BEGIN STUDY MATERIAL

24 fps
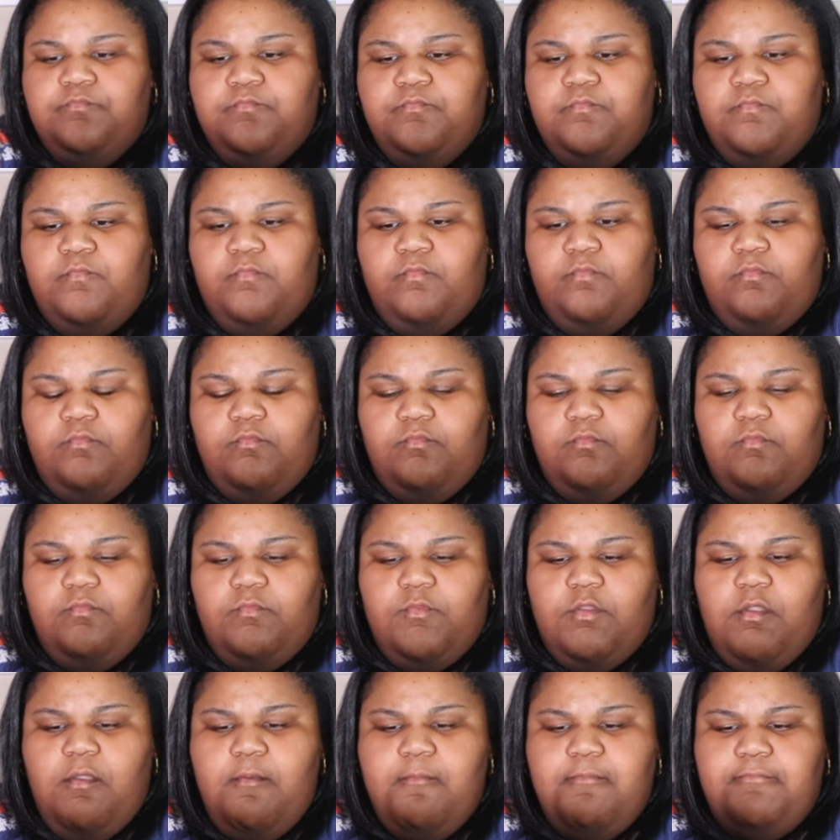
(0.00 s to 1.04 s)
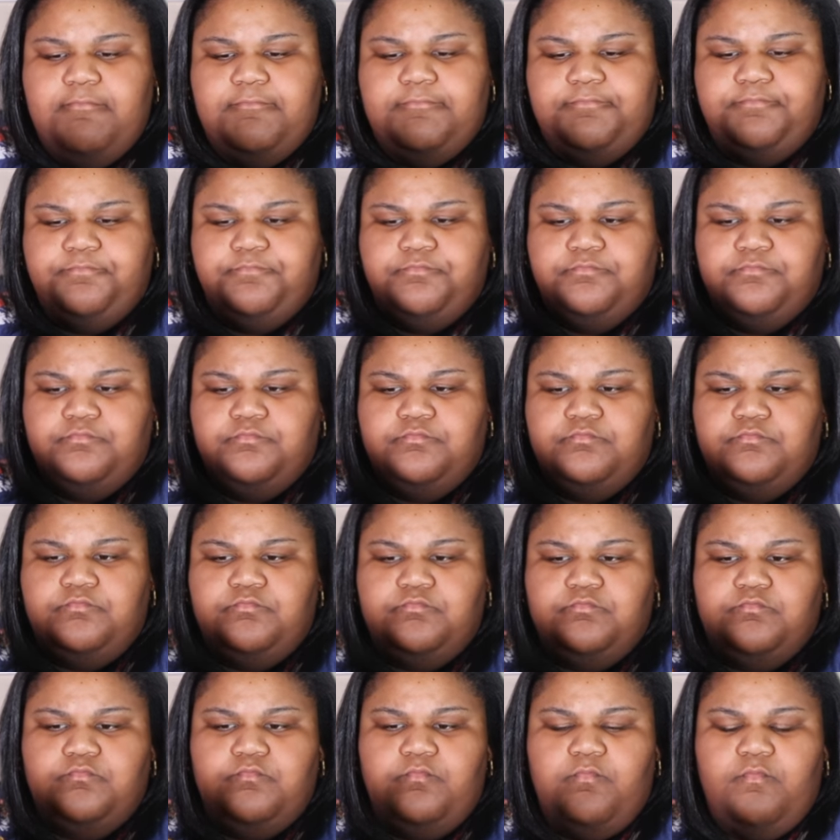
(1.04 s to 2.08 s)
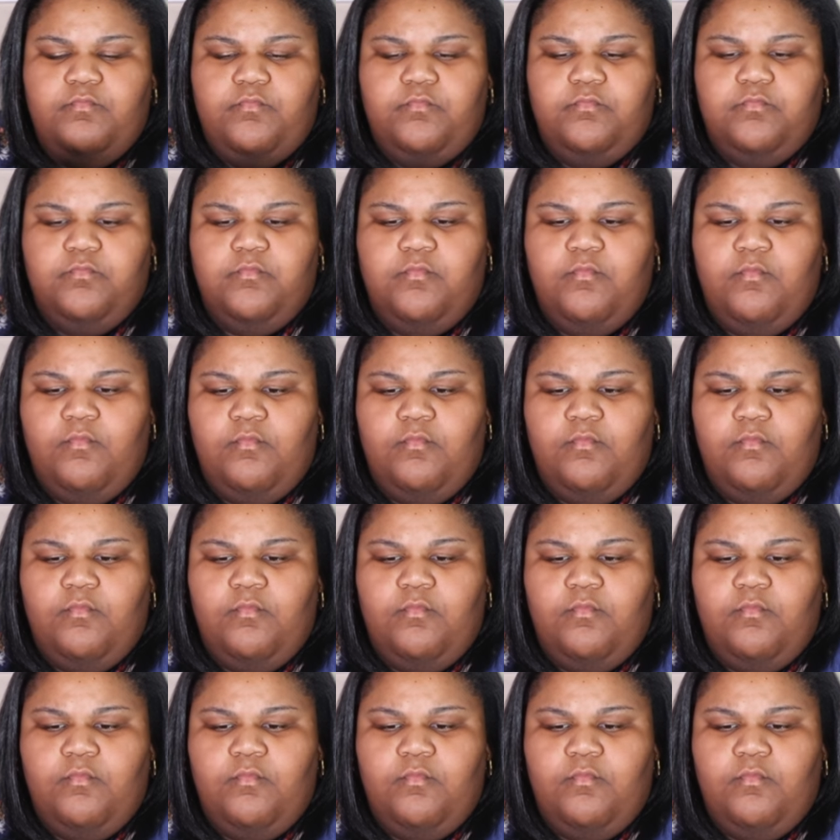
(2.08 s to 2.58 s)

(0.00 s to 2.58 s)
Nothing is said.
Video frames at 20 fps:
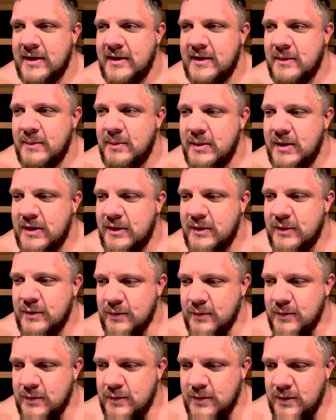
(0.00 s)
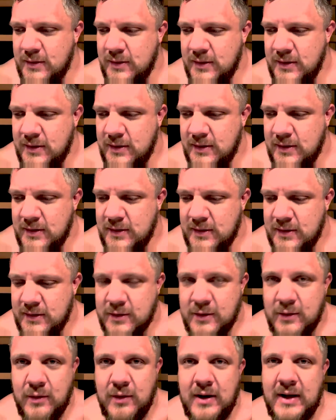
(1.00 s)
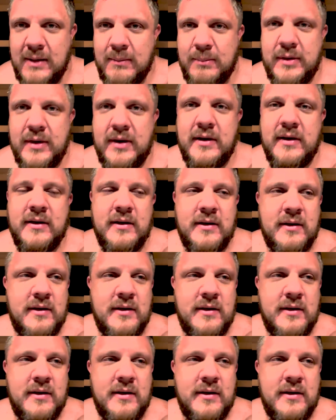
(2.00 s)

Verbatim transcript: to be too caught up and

END STUDY MATERIAL

ABOUT THIS EXERCISE -
The records above need to be copied exactly, with the pictures left out.

RESULT FOR THIS EXERCISE -
24 fps
(0.00 s to 1.04 s)
(1.04 s to 2.08 s)
(2.08 s to 2.58 s)

(0.00 s to 2.58 s)
Nothing is said.
Video frames at 20 fps:
(0.00 s)
(1.00 s)
(2.00 s)

Verbatim transcript: to be too caught up and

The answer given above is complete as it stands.